We are entitled to receive tiered royalties ranging from the mid-single digits to the mid-teens on net sales of certain HCM and DCM finished products outside the United States and on net sales of certain DCM finished products in the United States. Sanofi is eligible to receive tiered royalties ranging from the mid-single digits to the low teens on our net sales of certain HCM finished products in the United States.

Under the Collaboration Agreement, Sanofi also agreed to provide up to $200.0 million in upfront and milestone payments, equity investments and research and development support. As of December 31, 2017, of such amount, we have received from Sanofi an initial non-refundable upfront cash payment of $35.0 million and equity investments of $10.0 million in exchange for Series A-1 redeemable convertible preferred stock, a $25.0 million milestone-based payment and a $45.0 million continuation payment.

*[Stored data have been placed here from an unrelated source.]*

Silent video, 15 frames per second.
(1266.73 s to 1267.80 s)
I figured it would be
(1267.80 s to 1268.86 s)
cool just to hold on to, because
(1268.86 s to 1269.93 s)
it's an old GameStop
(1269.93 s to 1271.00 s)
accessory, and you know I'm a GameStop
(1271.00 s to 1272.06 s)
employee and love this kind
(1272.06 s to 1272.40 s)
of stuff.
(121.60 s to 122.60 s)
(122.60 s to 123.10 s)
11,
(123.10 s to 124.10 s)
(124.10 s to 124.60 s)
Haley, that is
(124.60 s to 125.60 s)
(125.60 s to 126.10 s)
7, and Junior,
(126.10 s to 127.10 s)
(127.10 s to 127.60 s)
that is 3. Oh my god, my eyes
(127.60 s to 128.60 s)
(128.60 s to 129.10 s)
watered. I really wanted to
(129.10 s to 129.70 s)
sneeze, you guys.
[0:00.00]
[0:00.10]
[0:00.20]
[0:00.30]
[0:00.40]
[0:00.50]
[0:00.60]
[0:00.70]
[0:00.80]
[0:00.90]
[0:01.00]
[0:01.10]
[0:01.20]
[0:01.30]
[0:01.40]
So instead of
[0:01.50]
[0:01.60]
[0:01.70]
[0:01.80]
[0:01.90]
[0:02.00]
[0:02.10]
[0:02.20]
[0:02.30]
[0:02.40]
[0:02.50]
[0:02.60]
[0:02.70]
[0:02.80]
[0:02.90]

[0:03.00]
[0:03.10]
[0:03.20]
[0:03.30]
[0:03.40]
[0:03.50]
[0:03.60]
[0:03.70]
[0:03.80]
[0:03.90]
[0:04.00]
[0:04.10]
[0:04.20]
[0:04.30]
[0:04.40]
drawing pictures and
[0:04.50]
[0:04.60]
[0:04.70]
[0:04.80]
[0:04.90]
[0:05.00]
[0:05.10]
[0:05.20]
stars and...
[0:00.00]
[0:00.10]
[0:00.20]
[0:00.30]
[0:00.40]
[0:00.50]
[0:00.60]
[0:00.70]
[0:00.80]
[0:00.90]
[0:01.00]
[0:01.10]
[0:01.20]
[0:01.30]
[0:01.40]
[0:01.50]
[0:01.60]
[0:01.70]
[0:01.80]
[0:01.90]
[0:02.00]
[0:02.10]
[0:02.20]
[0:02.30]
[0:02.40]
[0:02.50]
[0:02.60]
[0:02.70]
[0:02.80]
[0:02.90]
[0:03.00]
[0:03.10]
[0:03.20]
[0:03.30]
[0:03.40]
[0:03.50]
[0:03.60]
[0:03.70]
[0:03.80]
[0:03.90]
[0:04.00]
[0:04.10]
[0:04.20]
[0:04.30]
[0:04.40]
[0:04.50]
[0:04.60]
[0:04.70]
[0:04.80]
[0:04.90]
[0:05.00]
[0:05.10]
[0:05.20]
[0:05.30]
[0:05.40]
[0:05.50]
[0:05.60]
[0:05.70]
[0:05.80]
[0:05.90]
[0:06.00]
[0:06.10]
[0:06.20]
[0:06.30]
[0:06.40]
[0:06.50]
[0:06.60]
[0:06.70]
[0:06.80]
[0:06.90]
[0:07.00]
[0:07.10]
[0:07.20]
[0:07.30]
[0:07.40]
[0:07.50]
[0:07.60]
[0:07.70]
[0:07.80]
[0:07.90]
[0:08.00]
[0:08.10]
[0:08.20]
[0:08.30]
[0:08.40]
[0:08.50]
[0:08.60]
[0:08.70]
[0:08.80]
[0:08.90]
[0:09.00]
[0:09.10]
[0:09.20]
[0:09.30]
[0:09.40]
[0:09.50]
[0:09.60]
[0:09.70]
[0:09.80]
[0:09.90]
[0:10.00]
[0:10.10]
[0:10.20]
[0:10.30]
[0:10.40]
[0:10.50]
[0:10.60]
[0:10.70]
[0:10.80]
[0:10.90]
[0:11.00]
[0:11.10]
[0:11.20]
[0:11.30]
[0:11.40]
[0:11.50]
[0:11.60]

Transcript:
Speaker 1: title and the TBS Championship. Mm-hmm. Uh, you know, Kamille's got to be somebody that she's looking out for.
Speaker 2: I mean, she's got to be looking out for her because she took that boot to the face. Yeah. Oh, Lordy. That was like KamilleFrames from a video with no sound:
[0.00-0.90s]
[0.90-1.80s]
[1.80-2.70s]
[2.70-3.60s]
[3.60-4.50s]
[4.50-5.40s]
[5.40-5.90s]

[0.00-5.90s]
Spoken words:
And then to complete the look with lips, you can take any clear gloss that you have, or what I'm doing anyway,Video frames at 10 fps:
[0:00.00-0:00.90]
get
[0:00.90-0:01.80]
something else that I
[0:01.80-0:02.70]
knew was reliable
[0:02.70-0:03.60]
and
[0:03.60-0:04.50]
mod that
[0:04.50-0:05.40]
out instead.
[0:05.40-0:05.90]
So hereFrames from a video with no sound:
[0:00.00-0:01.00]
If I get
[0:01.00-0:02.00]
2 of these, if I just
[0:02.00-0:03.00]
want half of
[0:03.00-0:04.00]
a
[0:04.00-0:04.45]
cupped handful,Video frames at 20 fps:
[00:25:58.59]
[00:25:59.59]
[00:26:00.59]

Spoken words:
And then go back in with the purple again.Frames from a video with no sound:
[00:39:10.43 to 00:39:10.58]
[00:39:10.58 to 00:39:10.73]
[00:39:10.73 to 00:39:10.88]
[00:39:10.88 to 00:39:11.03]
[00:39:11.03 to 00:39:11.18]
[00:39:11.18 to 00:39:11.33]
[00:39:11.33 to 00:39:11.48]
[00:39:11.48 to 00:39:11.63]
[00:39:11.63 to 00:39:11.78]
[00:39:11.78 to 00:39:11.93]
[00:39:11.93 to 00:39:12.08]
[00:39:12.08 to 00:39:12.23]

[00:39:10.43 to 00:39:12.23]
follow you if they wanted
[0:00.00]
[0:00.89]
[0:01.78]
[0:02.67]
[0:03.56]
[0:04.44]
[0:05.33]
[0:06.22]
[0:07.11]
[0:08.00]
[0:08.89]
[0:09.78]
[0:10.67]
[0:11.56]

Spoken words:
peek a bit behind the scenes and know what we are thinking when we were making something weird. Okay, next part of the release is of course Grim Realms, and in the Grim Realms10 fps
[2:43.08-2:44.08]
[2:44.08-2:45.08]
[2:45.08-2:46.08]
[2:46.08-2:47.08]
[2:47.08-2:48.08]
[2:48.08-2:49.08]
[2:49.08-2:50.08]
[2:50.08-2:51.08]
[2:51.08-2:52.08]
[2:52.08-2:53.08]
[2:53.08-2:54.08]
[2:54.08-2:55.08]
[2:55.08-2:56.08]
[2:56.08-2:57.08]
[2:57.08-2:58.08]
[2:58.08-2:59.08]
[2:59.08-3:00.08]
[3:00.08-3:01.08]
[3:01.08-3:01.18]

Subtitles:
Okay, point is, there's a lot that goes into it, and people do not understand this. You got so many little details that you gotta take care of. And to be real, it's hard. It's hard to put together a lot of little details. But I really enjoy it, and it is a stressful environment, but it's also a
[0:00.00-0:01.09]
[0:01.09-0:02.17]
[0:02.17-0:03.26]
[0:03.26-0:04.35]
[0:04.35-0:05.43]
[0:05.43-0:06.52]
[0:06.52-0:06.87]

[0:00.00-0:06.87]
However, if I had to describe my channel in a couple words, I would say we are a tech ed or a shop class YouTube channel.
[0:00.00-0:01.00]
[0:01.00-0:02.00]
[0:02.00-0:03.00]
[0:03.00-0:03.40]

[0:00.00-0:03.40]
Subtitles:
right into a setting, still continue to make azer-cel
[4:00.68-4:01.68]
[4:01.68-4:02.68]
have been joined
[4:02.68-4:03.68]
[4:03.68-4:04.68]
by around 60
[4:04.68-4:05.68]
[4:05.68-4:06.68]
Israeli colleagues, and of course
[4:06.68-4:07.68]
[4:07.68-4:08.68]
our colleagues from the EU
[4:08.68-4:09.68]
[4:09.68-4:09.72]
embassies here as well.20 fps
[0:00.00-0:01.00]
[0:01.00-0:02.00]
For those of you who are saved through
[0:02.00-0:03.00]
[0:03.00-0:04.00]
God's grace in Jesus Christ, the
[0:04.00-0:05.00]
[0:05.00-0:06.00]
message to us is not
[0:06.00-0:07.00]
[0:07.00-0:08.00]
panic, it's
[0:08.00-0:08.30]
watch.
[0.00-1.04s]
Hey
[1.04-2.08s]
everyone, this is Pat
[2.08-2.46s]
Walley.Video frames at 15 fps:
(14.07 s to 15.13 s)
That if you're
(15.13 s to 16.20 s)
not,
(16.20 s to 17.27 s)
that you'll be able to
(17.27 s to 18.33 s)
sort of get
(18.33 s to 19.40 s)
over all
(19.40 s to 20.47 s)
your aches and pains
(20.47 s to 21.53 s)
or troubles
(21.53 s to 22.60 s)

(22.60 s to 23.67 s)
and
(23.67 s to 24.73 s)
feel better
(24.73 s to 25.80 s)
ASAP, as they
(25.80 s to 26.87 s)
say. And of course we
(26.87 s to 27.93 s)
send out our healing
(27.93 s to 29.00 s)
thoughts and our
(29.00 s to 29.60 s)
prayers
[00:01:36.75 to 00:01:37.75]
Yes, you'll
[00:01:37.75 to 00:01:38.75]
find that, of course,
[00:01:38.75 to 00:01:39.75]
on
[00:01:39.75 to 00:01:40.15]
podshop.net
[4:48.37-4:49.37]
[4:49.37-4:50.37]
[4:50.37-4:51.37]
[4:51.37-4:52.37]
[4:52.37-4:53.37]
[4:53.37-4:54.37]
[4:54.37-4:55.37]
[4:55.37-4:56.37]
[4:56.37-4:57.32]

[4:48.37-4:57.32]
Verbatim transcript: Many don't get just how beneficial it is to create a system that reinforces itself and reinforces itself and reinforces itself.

In addition, we have received equity funding outside of the original agreement of $5.0 million in exchange for Series B redeemable convertible preferred stock and $9.0 million in exchange for shares of our common stock in our IPO. The total payments we were originally eligible to receive also include an obligation from Sanofi to purchase an additional $40.0 million of our capital stock if Sanofi provided notice of its intent to continue the collaboration prior to December 31, 2016. Under the Collaboration Agreement, Sanofi’s obligation to purchase the additional $40.0 million of our capital stock (which was reduced by $5.0 million for its purchase of the Series B redeemable convertible preferred stock) terminated in connection with the closing of our IPO in November 2015. Additionally, we are eligible to receive up to $45.0 million of approved in-kind research and clinical activities. This eligibility expires on December 31, 2018.

Components of Operating Results

Collaboration and License Revenue

We generate revenue from the Collaboration Agreement with Sanofi for the development and commercialization of products under the collaboration.